Stored data
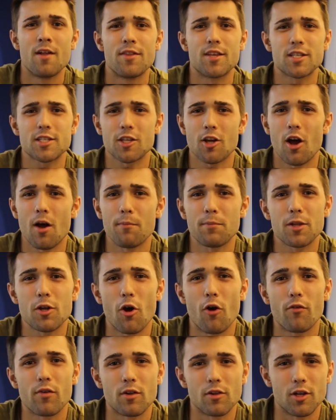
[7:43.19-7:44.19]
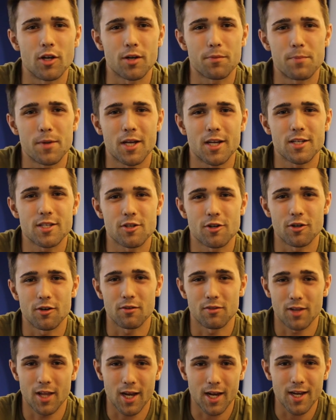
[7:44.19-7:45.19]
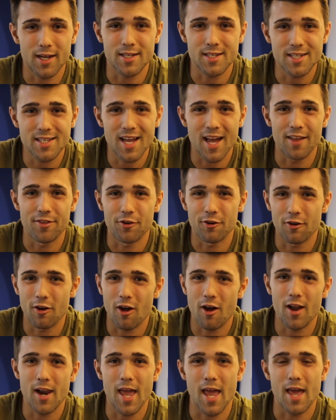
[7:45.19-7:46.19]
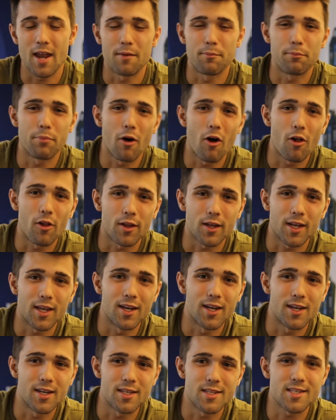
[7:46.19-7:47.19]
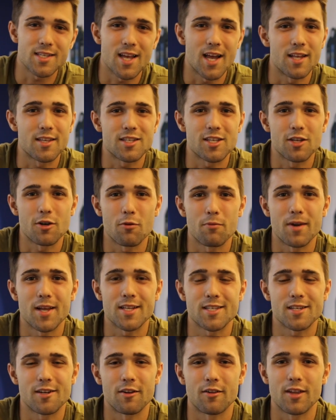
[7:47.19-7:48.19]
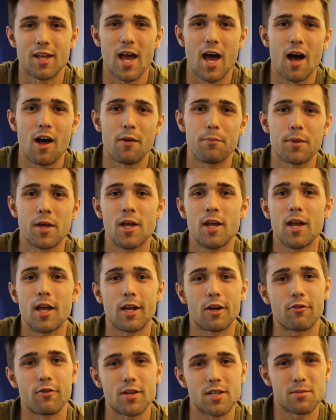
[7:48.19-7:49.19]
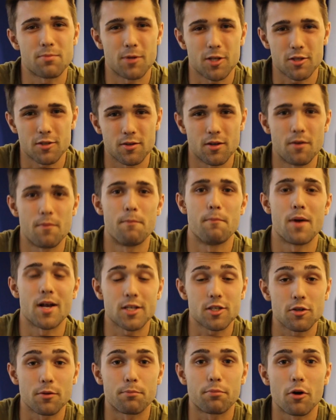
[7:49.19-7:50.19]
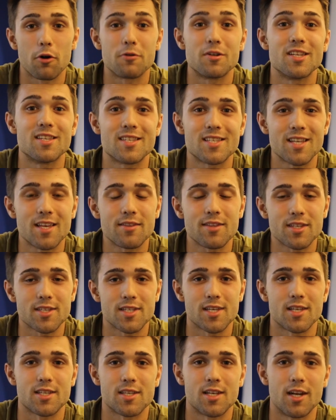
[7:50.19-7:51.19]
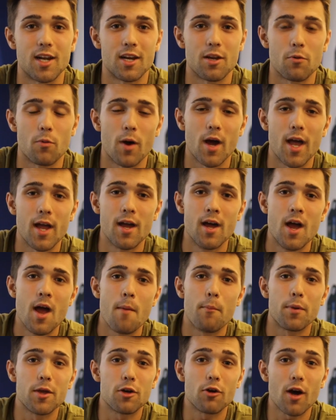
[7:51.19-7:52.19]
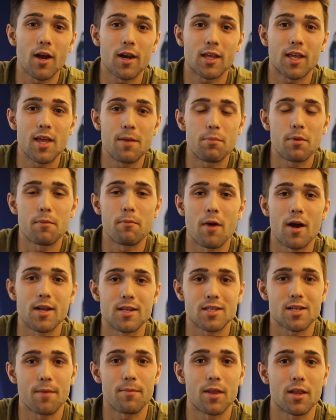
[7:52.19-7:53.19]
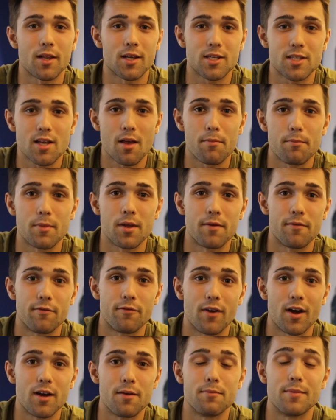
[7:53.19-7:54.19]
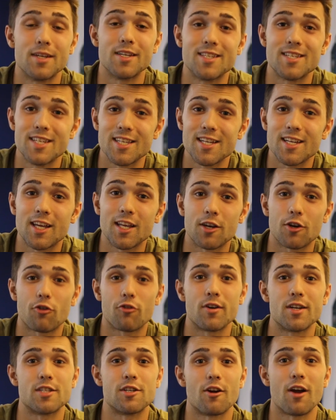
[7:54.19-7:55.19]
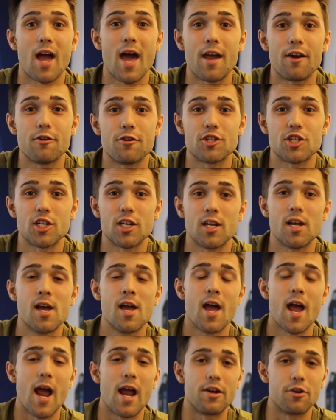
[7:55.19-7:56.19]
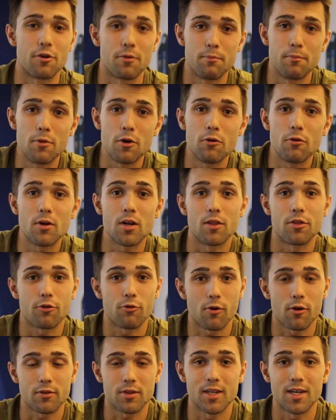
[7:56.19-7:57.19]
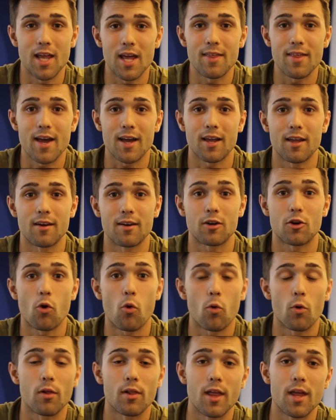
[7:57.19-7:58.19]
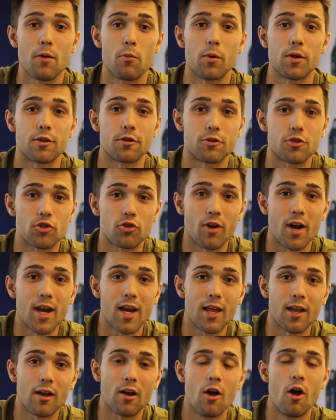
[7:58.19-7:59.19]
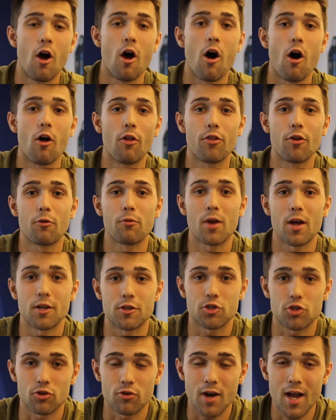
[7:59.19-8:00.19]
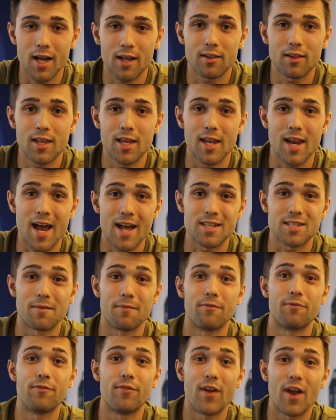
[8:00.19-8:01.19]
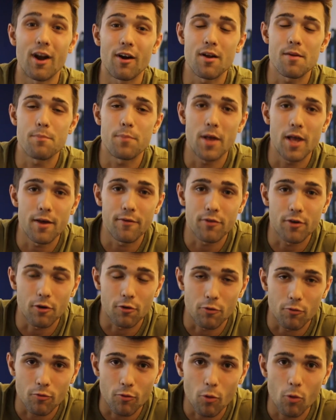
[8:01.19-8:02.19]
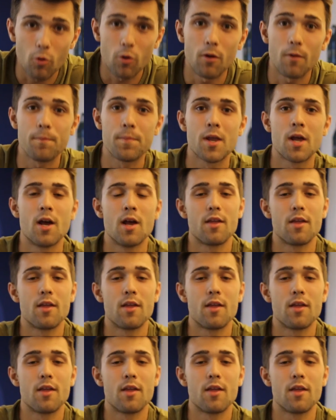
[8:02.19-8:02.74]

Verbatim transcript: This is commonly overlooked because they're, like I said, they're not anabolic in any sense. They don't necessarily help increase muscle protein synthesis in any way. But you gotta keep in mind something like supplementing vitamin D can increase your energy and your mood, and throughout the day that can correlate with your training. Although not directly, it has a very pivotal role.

→ **Task directions**
Lines from the one above containing "[7:54.19-7:55.19]" down to the one containing "[8:02.19-8:02.74]" should be transcribed exactly, with both ends kept and no pictures.

→ **Result**
[7:54.19-7:55.19]
[7:55.19-7:56.19]
[7:56.19-7:57.19]
[7:57.19-7:58.19]
[7:58.19-7:59.19]
[7:59.19-8:00.19]
[8:00.19-8:01.19]
[8:01.19-8:02.19]
[8:02.19-8:02.74]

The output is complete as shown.